WORK TASK: Exclude images and print all the records verbatim.
### DATASET RECORDS ###
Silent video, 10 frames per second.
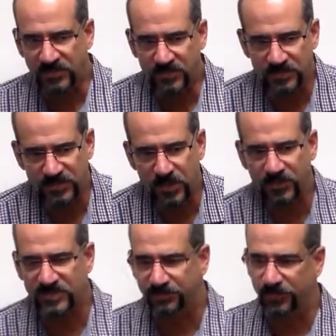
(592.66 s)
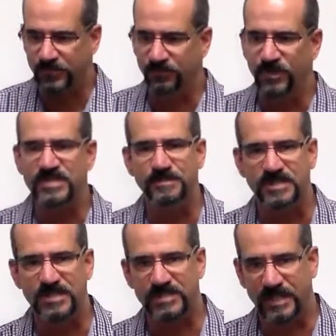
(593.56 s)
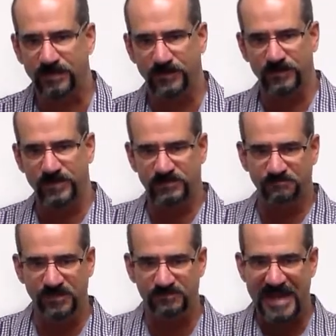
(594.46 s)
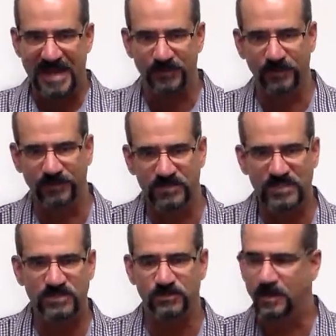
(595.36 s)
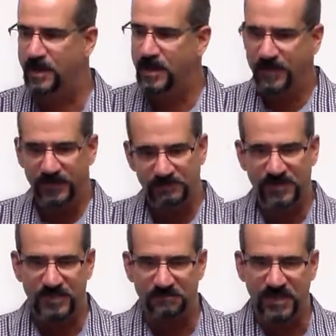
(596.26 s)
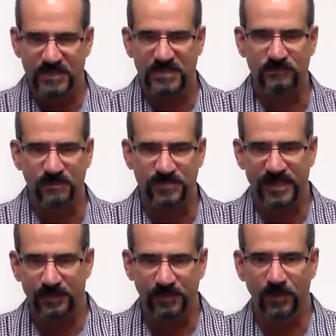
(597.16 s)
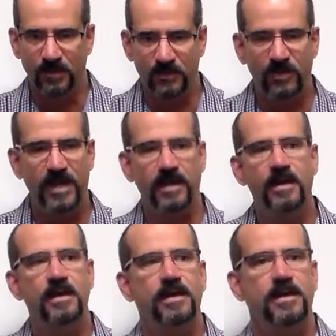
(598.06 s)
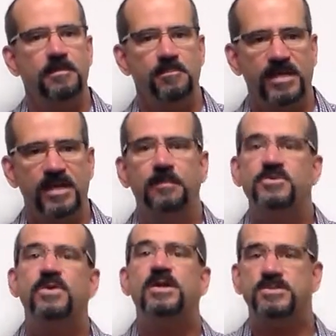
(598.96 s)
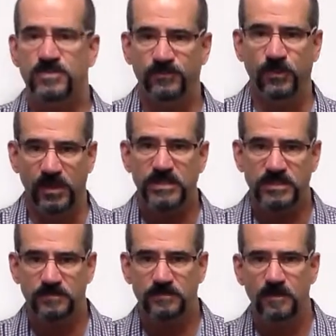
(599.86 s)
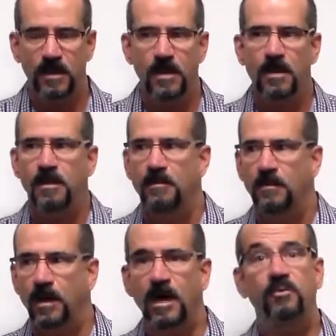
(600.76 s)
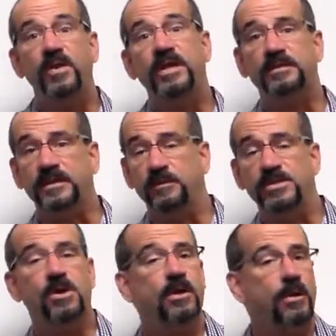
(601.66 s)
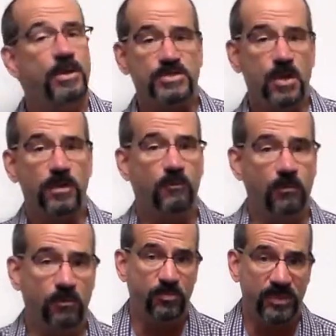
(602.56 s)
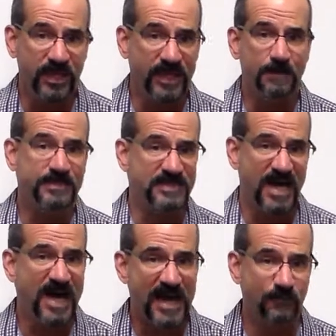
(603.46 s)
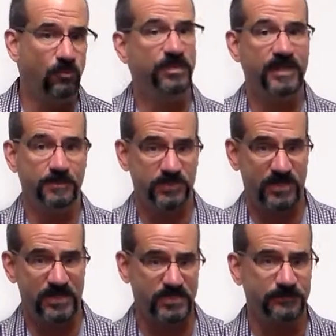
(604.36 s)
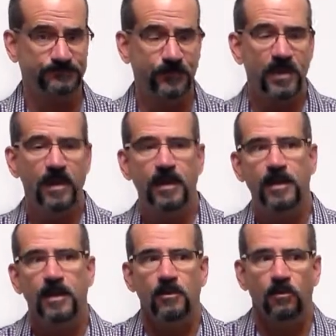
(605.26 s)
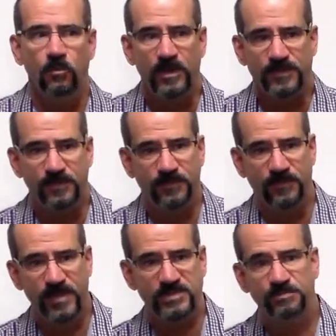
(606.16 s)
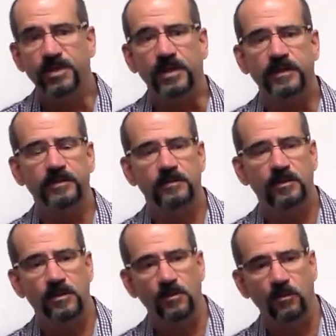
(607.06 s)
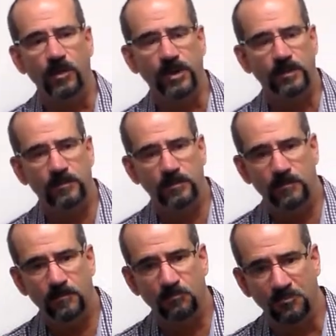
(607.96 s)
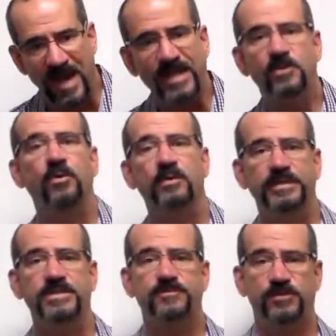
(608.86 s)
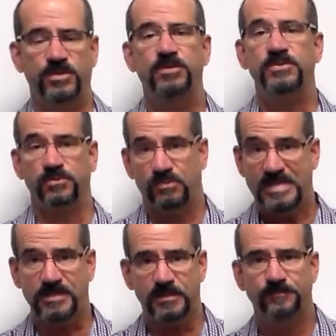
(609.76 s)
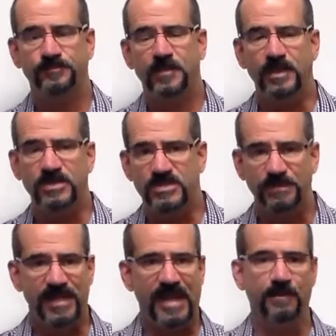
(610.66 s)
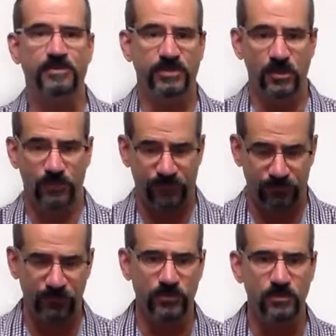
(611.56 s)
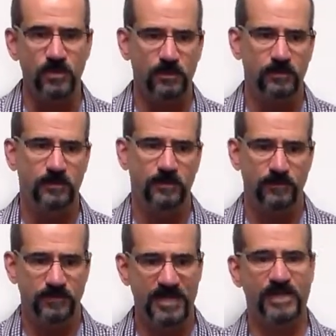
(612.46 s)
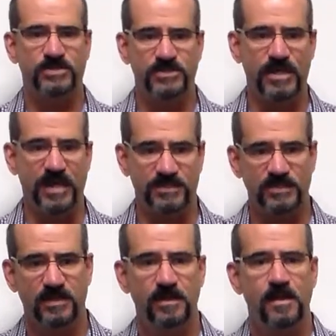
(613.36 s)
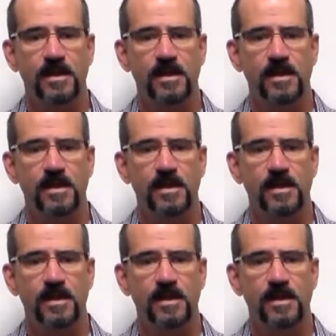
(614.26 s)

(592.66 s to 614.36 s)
So this notion of pearls of wisdom is to say, that this path along the seashore, these bits and pieces that we pick up along the way, become treasures for us unwittingly. We don't always know that we're picking up at the time will become a treasure. With this book, what my goal is for you as a reader is to be able to go through the exercises,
###
TASK ANSWER:
Silent video, 10 frames per second.
(592.66 s)
(593.56 s)
(594.46 s)
(595.36 s)
(596.26 s)
(597.16 s)
(598.06 s)
(598.96 s)
(599.86 s)
(600.76 s)
(601.66 s)
(602.56 s)
(603.46 s)
(604.36 s)
(605.26 s)
(606.16 s)
(607.06 s)
(607.96 s)
(608.86 s)
(609.76 s)
(610.66 s)
(611.56 s)
(612.46 s)
(613.36 s)
(614.26 s)

(592.66 s to 614.36 s)
So this notion of pearls of wisdom is to say, that this path along the seashore, these bits and pieces that we pick up along the way, become treasures for us unwittingly. We don't always know that we're picking up at the time will become a treasure. With this book, what my goal is for you as a reader is to be able to go through the exercises,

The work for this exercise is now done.